7 See, e.g., 18 U. S. C. §3553(a)(2) (directing sentencing judges to consider “the nature and circumstances of the offense”); Schware v. Board of Bar Examiners of N. M., 353 U. S. 232, 242–243 (1957) (describing “the nature of the offense” committed by a bar applicant as “recruiting persons to go overseas to aid the Loyalists in the Spanish Civil War”); TXO Production Corp. v. Alliance Resources Corp., 509 U. S. 443, 482 (1993) (O’Connor, J., dissenting) (describing “the nature of the offense at issue” as not “involving grave physical injury” but rather as a “business dispute between two companies in the oil and gas industry”); United States v. Broce, 488 U. S. 563, 585–587 (1989) (Blackmun, J., dissenting) (describing “the nature of the charged offense” in terms of the specific facts alleged in the indictment); People v. Golba, 273 Mich. App. 603, 611, 729 N. W. 2d 916, 922 (2007) (“[T]he underlying factual basis for a conviction governs whether the offense ‘by its nature constitutes a sexual offense against an individual who is less than 18 years of age.’ ” (quoting Mich. Comp. Laws §28.722(e)(xi) (2006))); A Fix for Animal Abusers, Boston Herald, Nov. 22, 2017, p. 16 (“prosecutors were so horrified at the nature of his offense—his torture of a neighbor’s dog”); P. Ward, Attorney of Convicted Ex-Official Accuses Case’s Judge, Pittsburgh Post-Gazette, Nov. 10, 2015, p.
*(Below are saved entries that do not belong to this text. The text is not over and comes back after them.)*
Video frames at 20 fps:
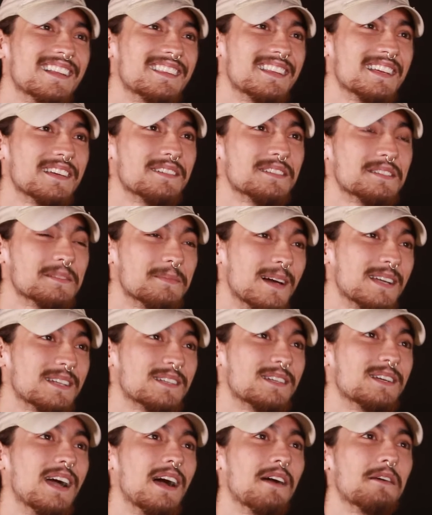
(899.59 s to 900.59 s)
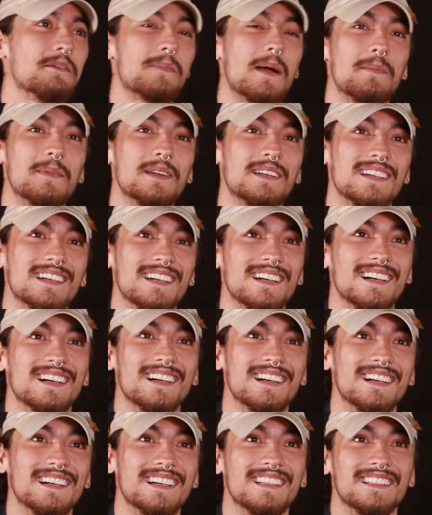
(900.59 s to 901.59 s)
I remember
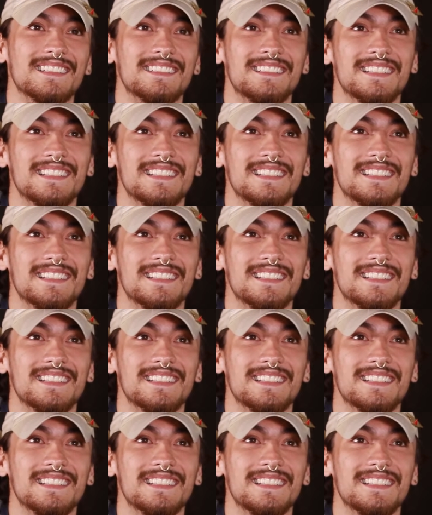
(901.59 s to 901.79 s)
the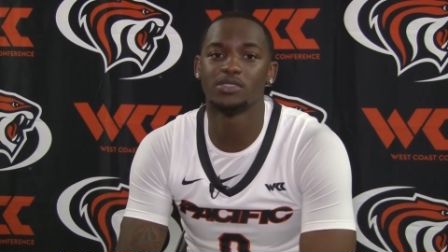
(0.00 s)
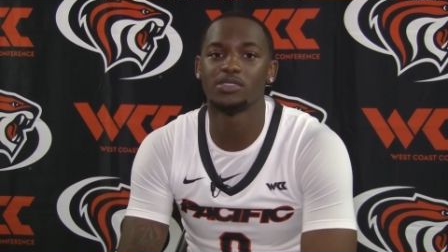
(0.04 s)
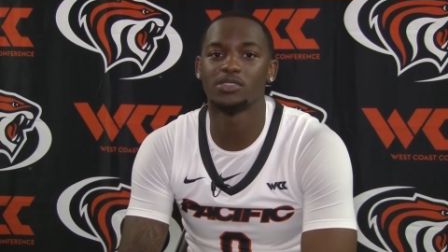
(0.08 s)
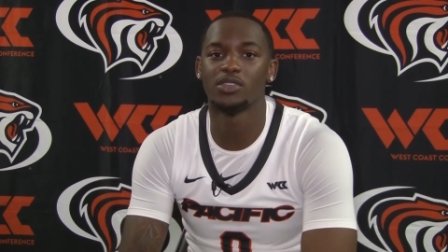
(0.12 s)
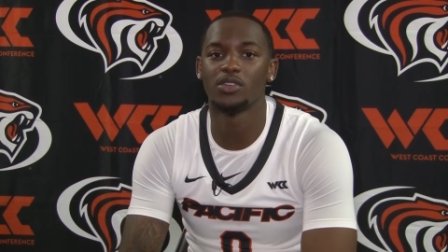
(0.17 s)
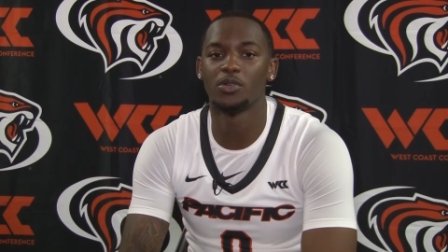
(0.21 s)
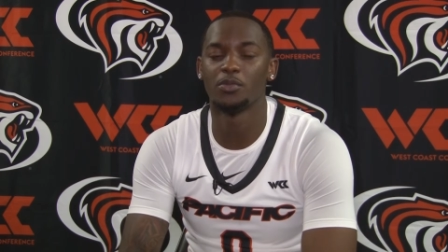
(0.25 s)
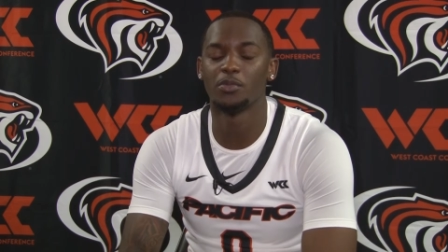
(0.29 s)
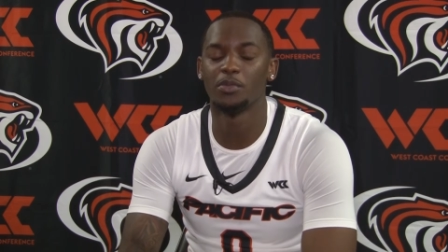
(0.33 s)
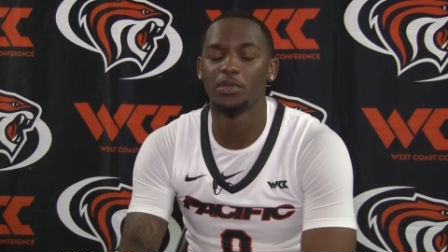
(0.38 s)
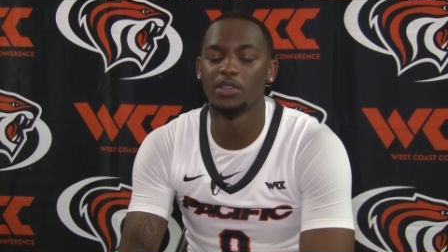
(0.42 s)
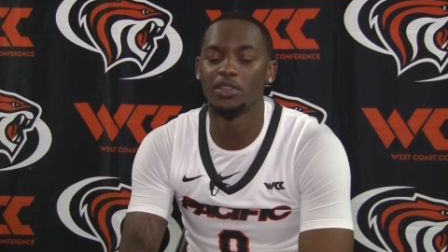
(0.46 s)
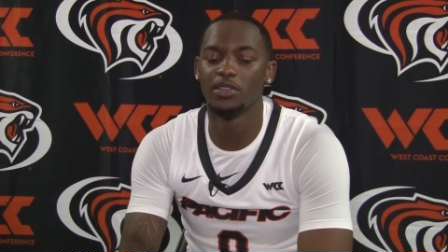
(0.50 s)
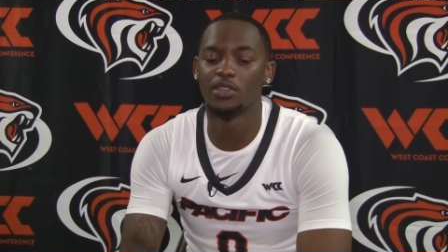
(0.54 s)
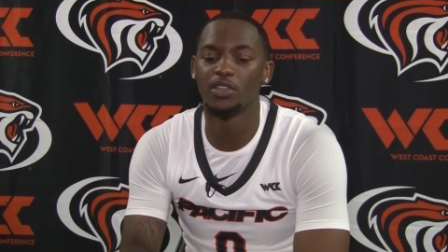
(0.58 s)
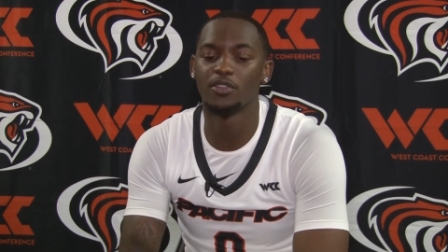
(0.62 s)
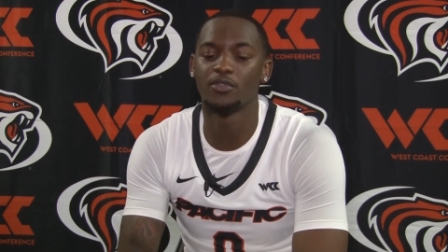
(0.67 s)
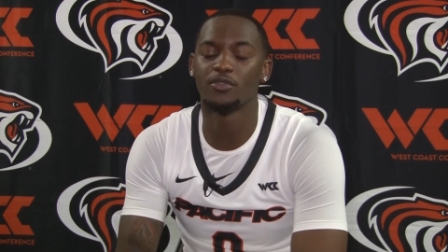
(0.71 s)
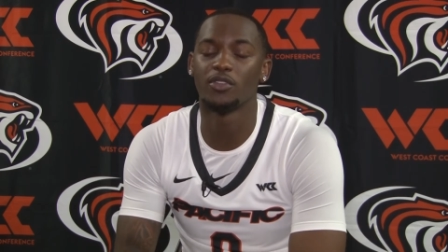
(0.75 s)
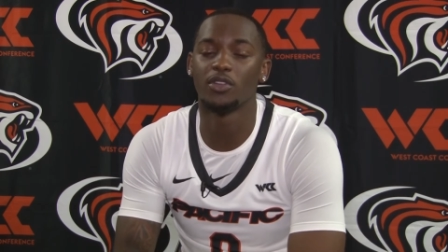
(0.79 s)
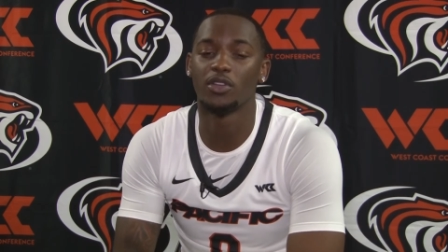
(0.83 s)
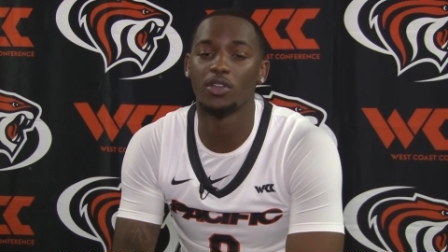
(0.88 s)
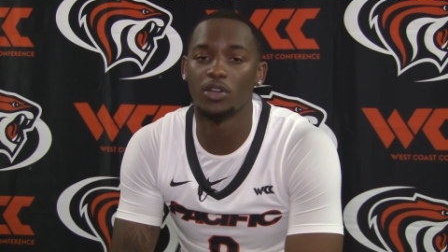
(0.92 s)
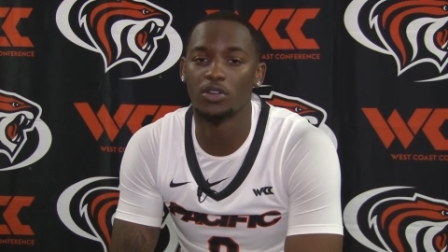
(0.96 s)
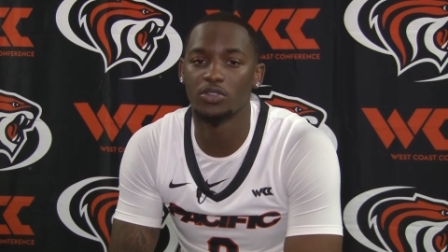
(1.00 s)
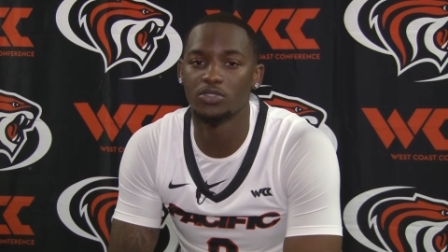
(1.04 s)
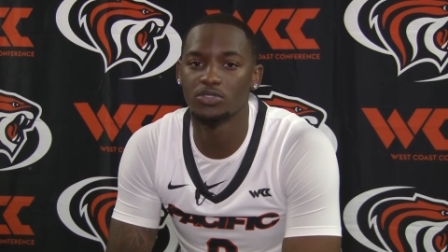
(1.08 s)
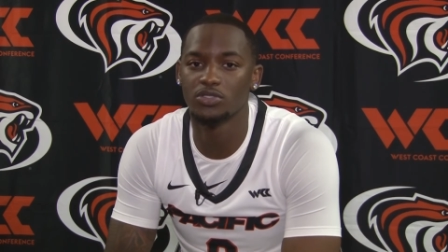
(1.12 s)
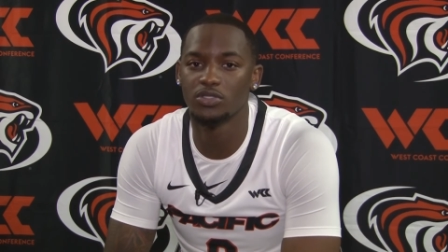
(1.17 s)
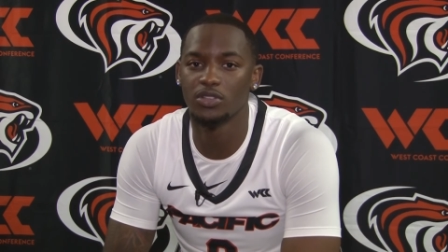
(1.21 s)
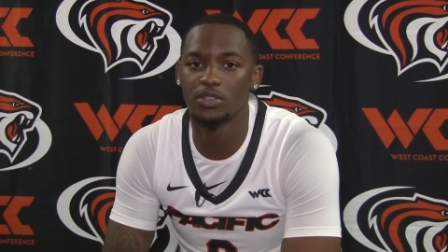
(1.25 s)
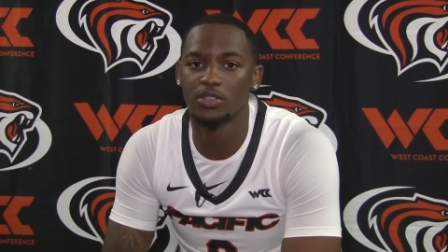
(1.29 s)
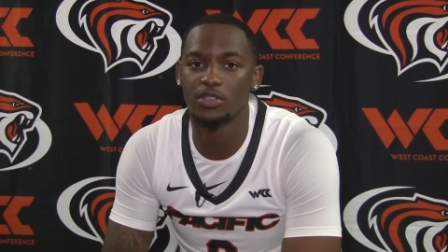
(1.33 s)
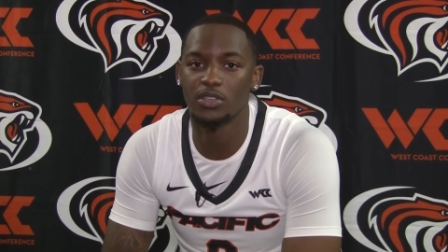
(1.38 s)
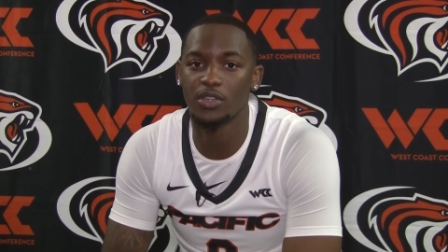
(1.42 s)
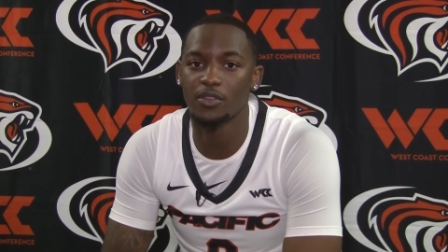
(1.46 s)
It's gonna be a different
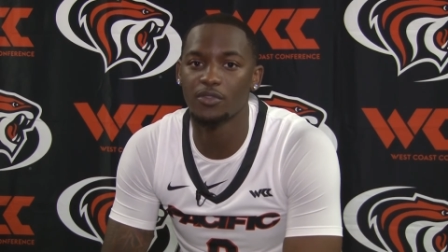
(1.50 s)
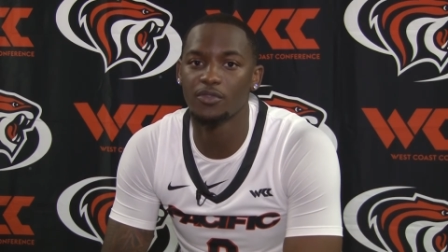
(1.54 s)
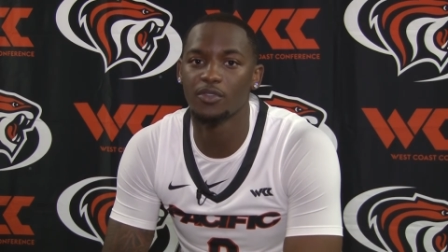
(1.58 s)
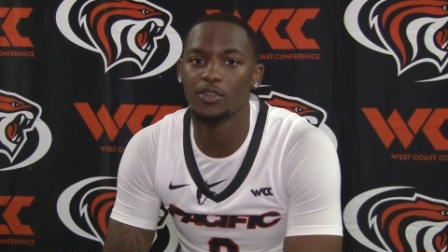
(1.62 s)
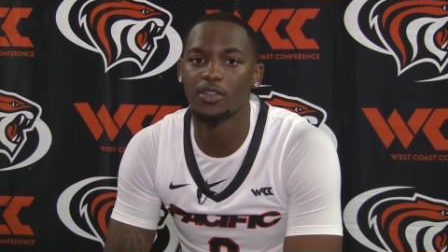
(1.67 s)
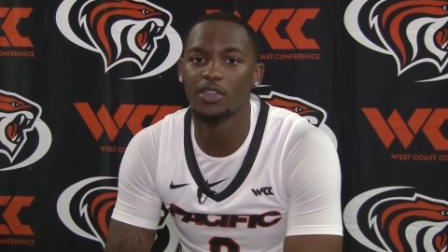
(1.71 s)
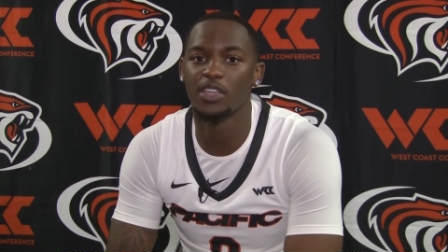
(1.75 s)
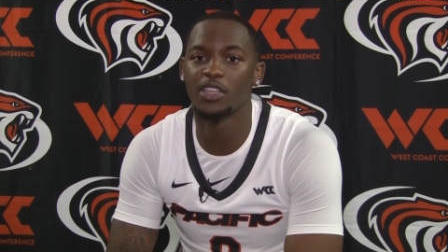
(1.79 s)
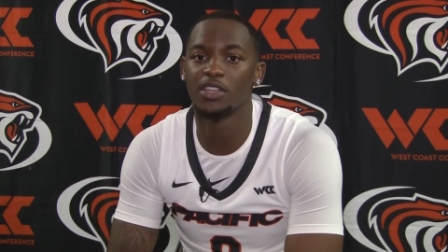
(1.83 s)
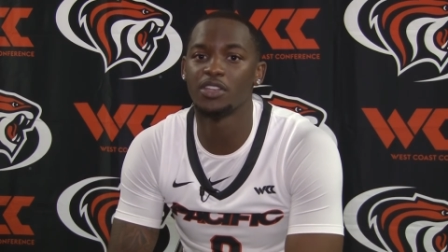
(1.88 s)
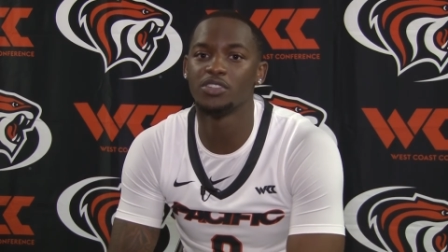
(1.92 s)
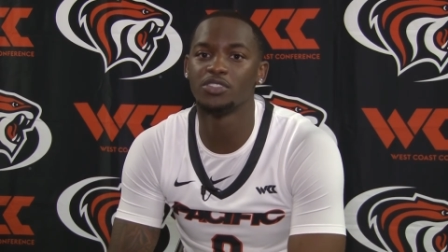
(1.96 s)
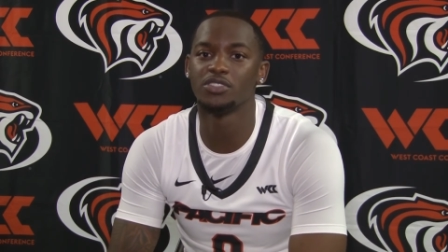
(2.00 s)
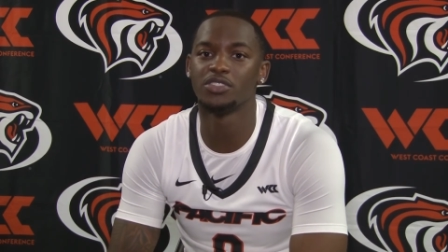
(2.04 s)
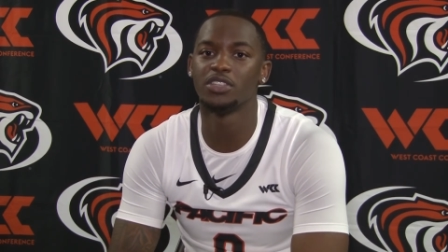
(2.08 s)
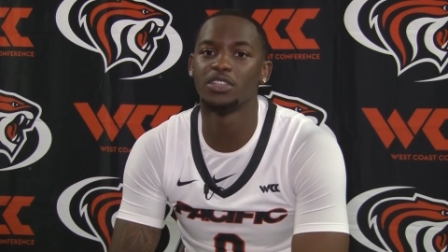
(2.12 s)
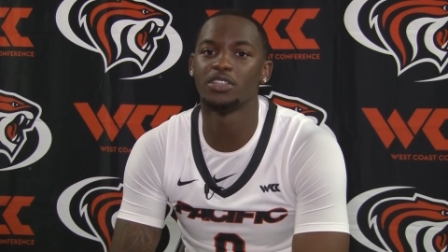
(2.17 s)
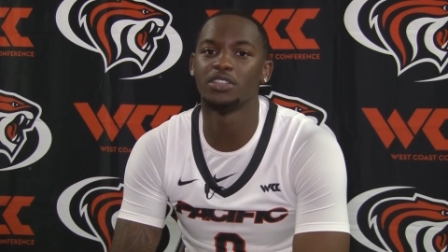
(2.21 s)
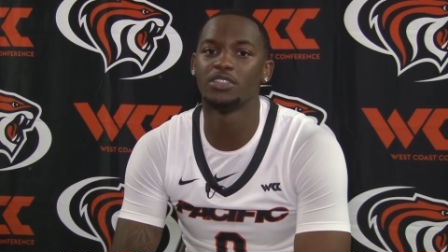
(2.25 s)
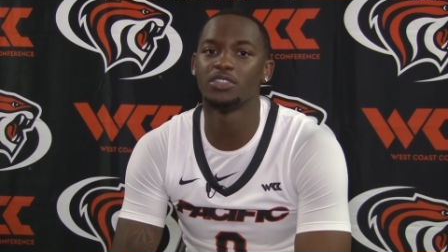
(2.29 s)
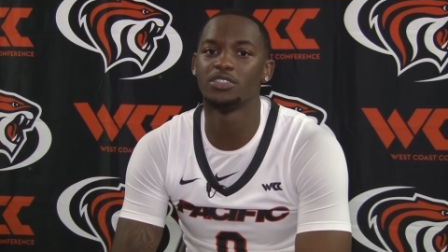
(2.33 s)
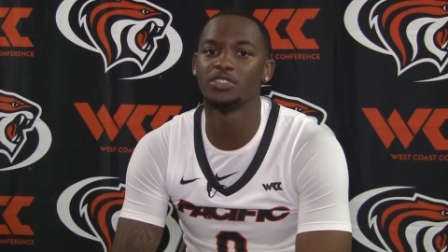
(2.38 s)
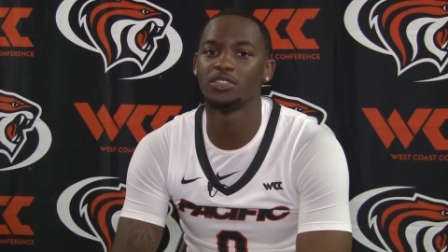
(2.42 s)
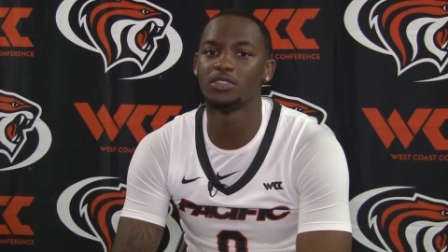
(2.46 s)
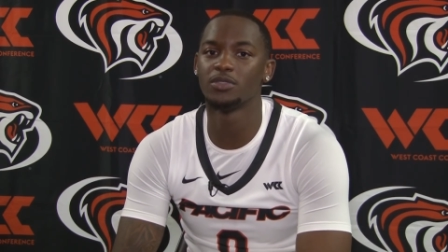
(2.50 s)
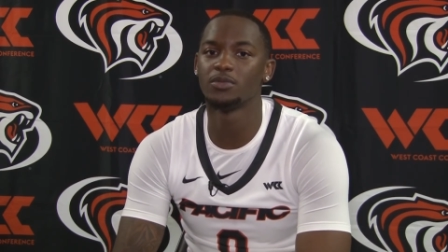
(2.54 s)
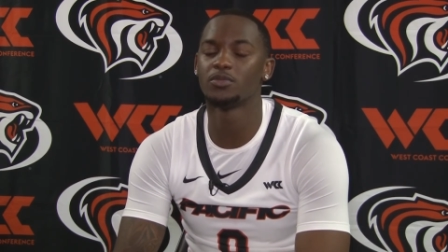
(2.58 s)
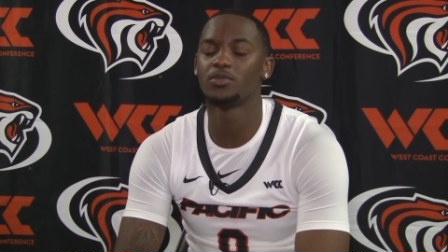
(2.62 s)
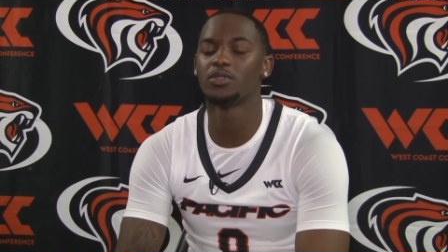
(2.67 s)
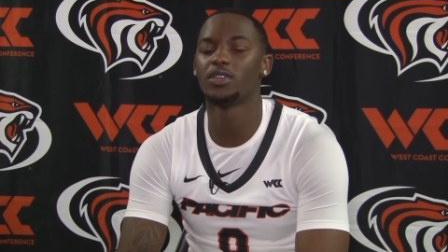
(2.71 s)
culture, a different energy in the gym.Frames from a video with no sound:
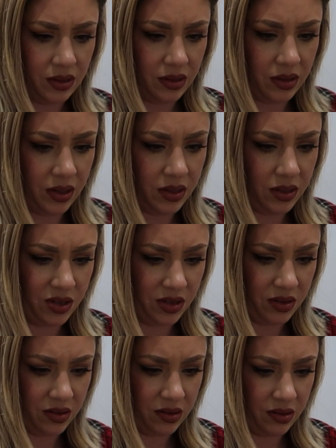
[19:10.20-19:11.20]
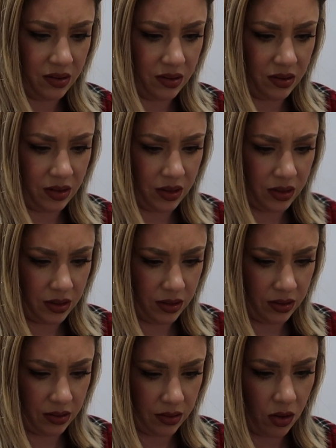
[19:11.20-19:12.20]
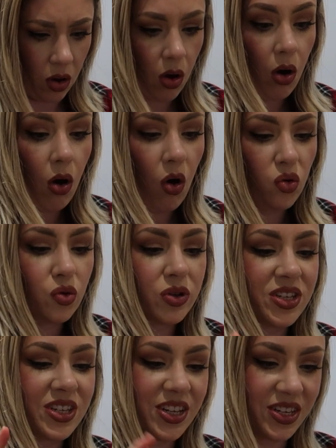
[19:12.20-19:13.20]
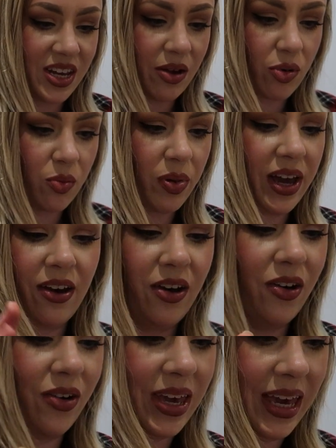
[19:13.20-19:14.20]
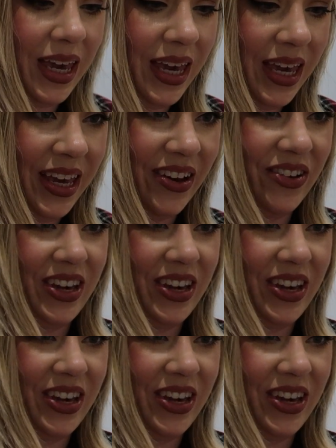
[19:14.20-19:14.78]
This is, oh no, it's in a separate bit. Okay.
B1 (identifying the “nature of his offense” as “taking money from an elderly, widowed client, and giving it to campaign funds”); Cross-Burning–Article Painted an Inaccurate Picture of Young Man in Question, Seattle Times, Aug. 12, 1991, p. A9 (“[The defendant] took no steps to prevent the cross that was burned from being constructed on his family’s premises and later . . . assisted in concealing a second cross . . . . This was the nature of his offense”); N. Libman, A Parole/Probation Officer Talks With Norma Libman, Chicago Tribune, May 29, 1988, p. I31 (describing “the nature of the offense” as “not serious” if “there was no definitive threat on life” or if “the dollar- and cents- amount was not great”); E. Walsh, District–U. S. Argument Delays Warrant for Escapee’s Arrest, Washington Post, May 29, 1986, p. C1 (describing “the nature of Murray’s alleged of- fenses” as “point[ing] at two officers a gun that was later found to con- tain one round of ammunition”).